**About this exercise**
Go through the entries below and print each one exactly, leaving out pictures.

[Saved data entries]

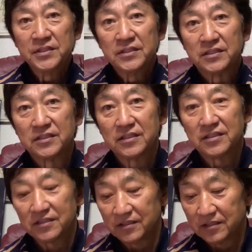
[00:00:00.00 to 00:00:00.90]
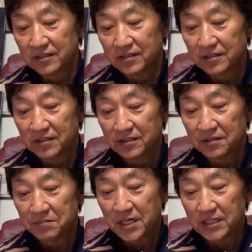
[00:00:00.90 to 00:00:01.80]
えー、
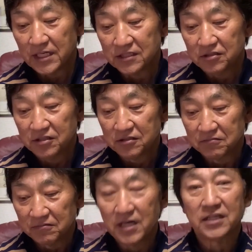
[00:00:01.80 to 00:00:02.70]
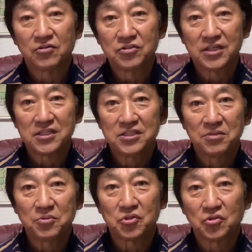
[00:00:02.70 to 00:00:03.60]
まあ野手陣はどちらにして
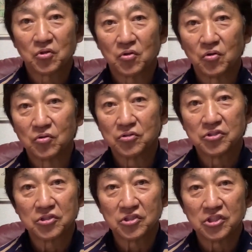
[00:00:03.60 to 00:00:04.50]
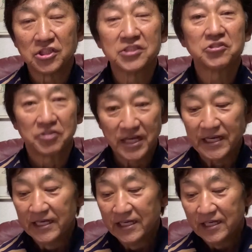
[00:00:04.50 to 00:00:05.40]
もちょっとこう薄いんですよね。
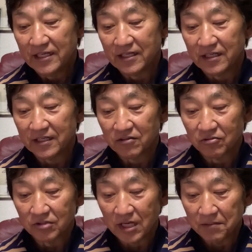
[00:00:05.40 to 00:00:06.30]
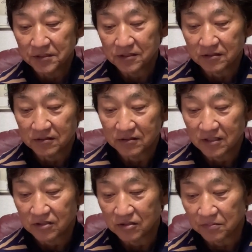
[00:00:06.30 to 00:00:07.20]
えー、この高松選
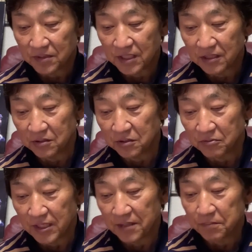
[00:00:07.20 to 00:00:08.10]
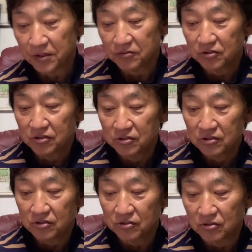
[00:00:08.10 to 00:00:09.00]
手の場合はやっぱり打つ
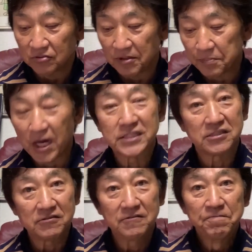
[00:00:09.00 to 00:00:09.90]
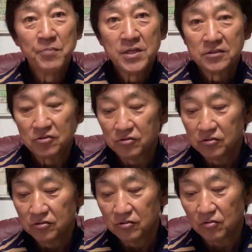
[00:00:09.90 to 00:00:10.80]
というよりはやっぱ走るそうい
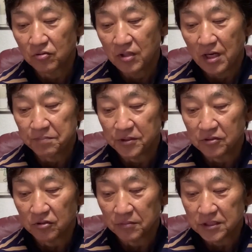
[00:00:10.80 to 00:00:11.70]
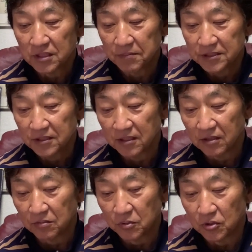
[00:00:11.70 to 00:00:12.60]
うところでアピールを今してますけれ
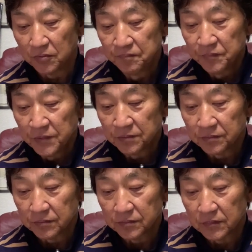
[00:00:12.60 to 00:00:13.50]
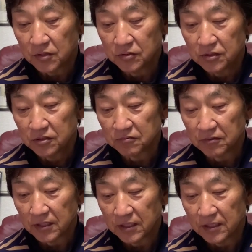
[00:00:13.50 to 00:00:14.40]
ども。うん今シーズン
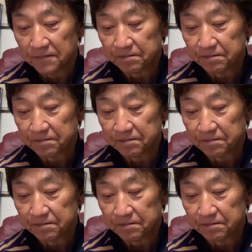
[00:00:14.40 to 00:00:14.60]
は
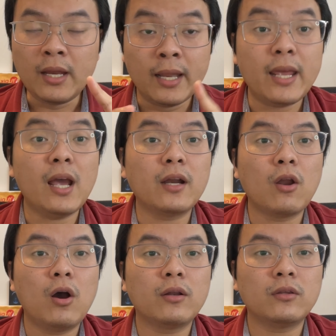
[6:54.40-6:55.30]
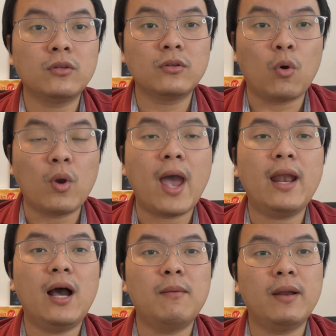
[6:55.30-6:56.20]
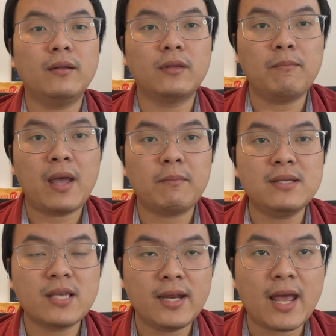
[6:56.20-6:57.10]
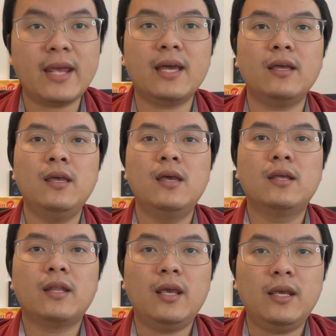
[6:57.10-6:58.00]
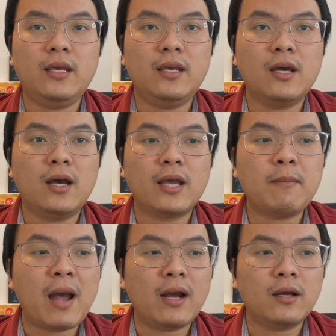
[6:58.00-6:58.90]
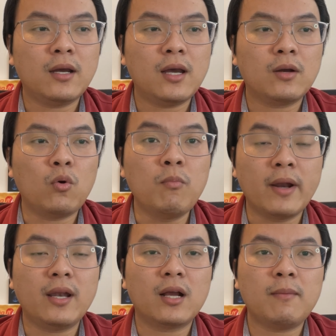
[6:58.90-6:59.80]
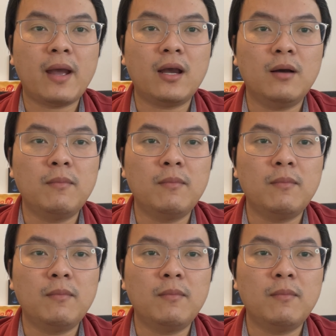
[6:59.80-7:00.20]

Thì đồ, cụ thể là ở bên tỉnh bang bê xê này á, thì cái bằng của mình là cái bằng ở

**Worked solution**
[00:00:00.00 to 00:00:00.90]
[00:00:00.90 to 00:00:01.80]
えー、
[00:00:01.80 to 00:00:02.70]
[00:00:02.70 to 00:00:03.60]
まあ野手陣はどちらにして
[00:00:03.60 to 00:00:04.50]
[00:00:04.50 to 00:00:05.40]
もちょっとこう薄いんですよね。
[00:00:05.40 to 00:00:06.30]
[00:00:06.30 to 00:00:07.20]
えー、この高松選
[00:00:07.20 to 00:00:08.10]
[00:00:08.10 to 00:00:09.00]
手の場合はやっぱり打つ
[00:00:09.00 to 00:00:09.90]
[00:00:09.90 to 00:00:10.80]
というよりはやっぱ走るそうい
[00:00:10.80 to 00:00:11.70]
[00:00:11.70 to 00:00:12.60]
うところでアピールを今してますけれ
[00:00:12.60 to 00:00:13.50]
[00:00:13.50 to 00:00:14.40]
ども。うん今シーズン
[00:00:14.40 to 00:00:14.60]
は
[6:54.40-6:55.30]
[6:55.30-6:56.20]
[6:56.20-6:57.10]
[6:57.10-6:58.00]
[6:58.00-6:58.90]
[6:58.90-6:59.80]
[6:59.80-7:00.20]

Thì đồ, cụ thể là ở bên tỉnh bang bê xê này á, thì cái bằng của mình là cái bằng ở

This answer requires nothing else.